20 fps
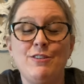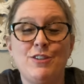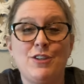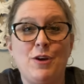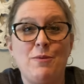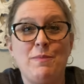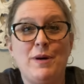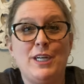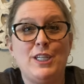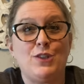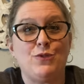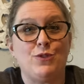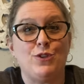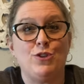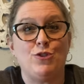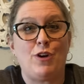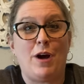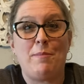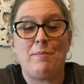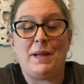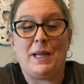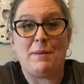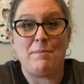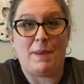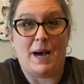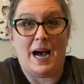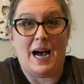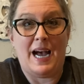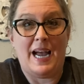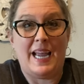so much for dropping
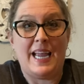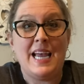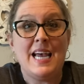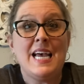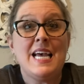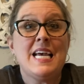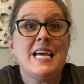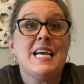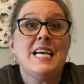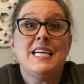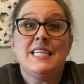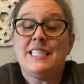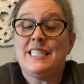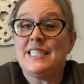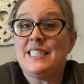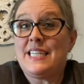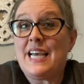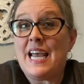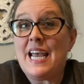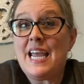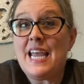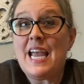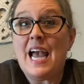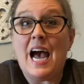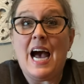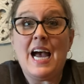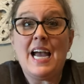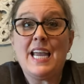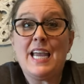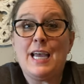by. Today
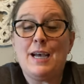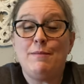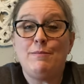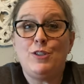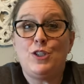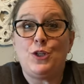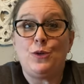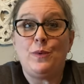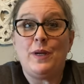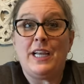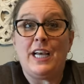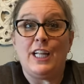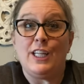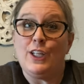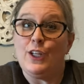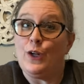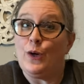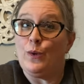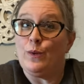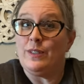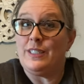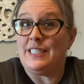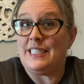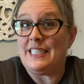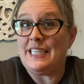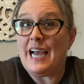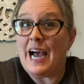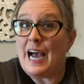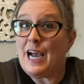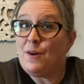I am doing a little
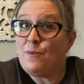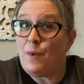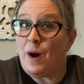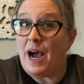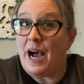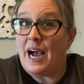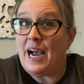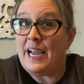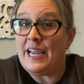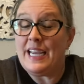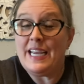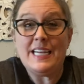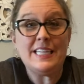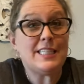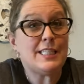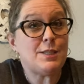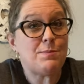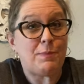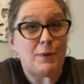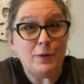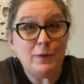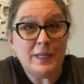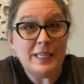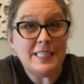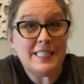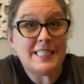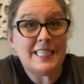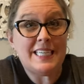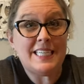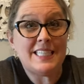DIY. It's spooky
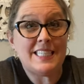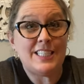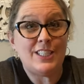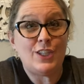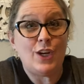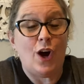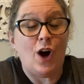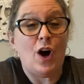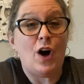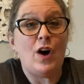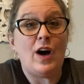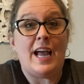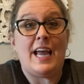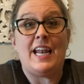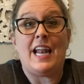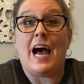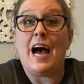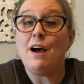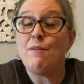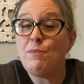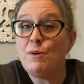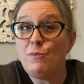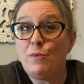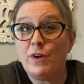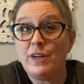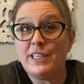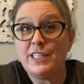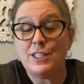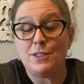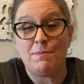season, y'all, and I've been
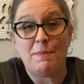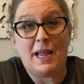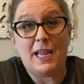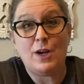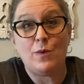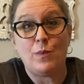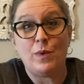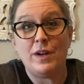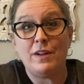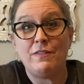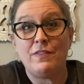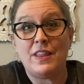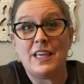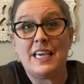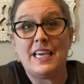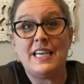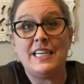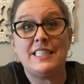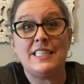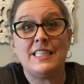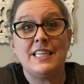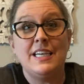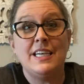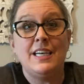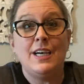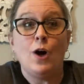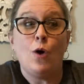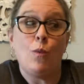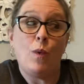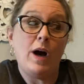wanting to make one of these
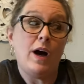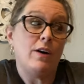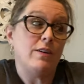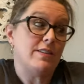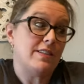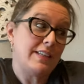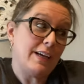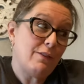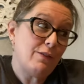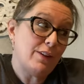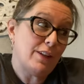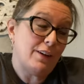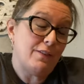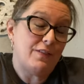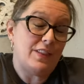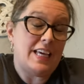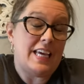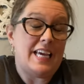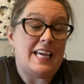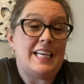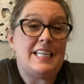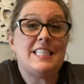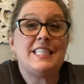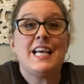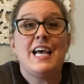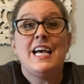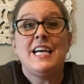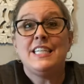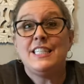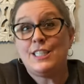well, several of these
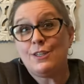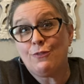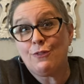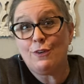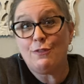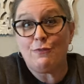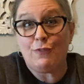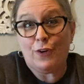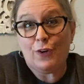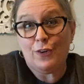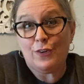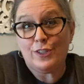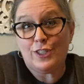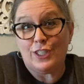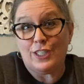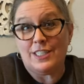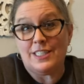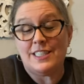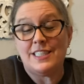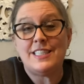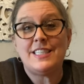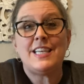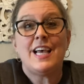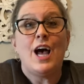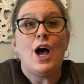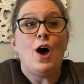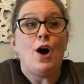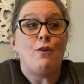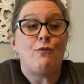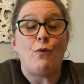different versions
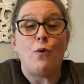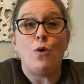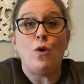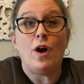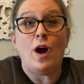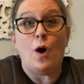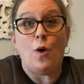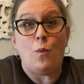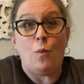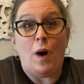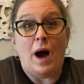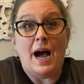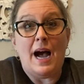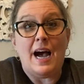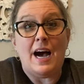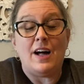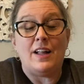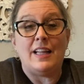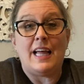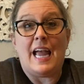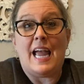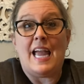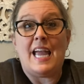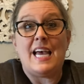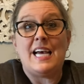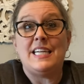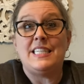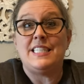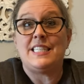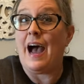for a while
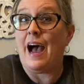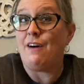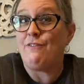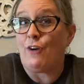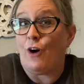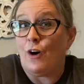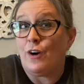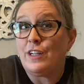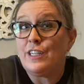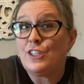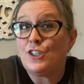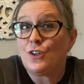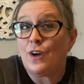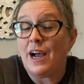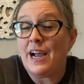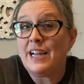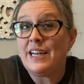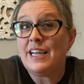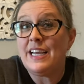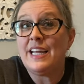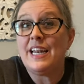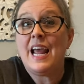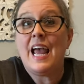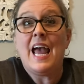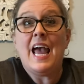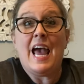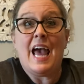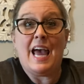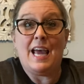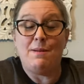and I've already tried it
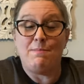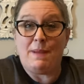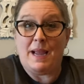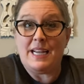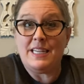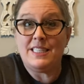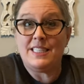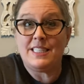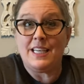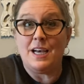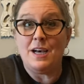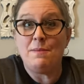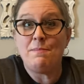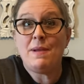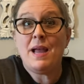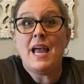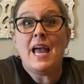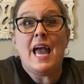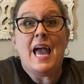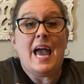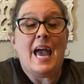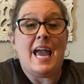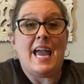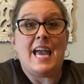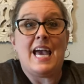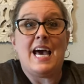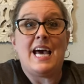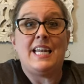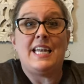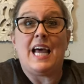and made some
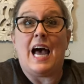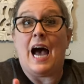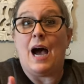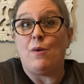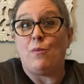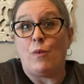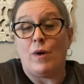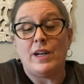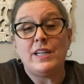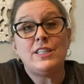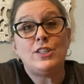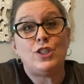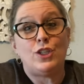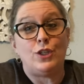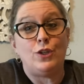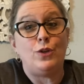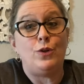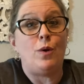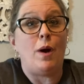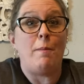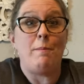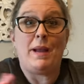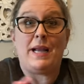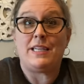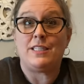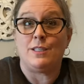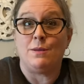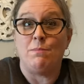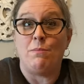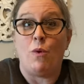and I wanted to make
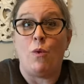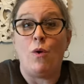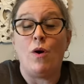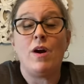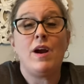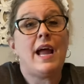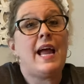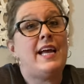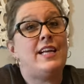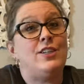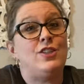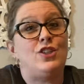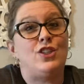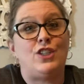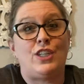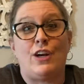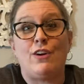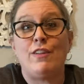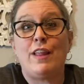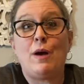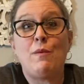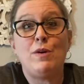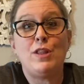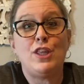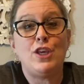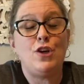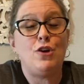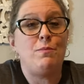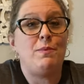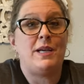some more and share that with
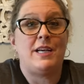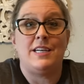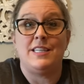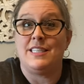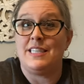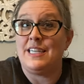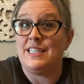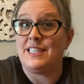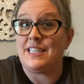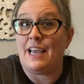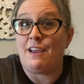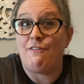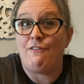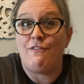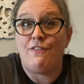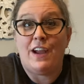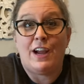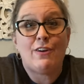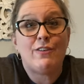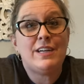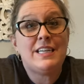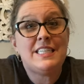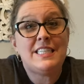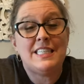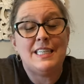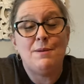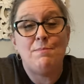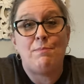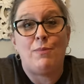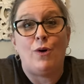you because it's a very
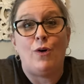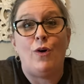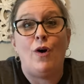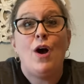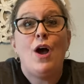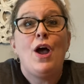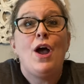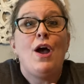simple,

THE PROBLEM: Every line from the one that holds "so much for dropping" to the end of the listing should be output exactly, with pictures left out, please.

RESPONSE BOX:
so much for dropping
by. Today
I am doing a little
DIY. It's spooky
season, y'all, and I've been
wanting to make one of these
well, several of these
different versions
for a while
and I've already tried it
and made some
and I wanted to make
some more and share that with
you because it's a very
simple,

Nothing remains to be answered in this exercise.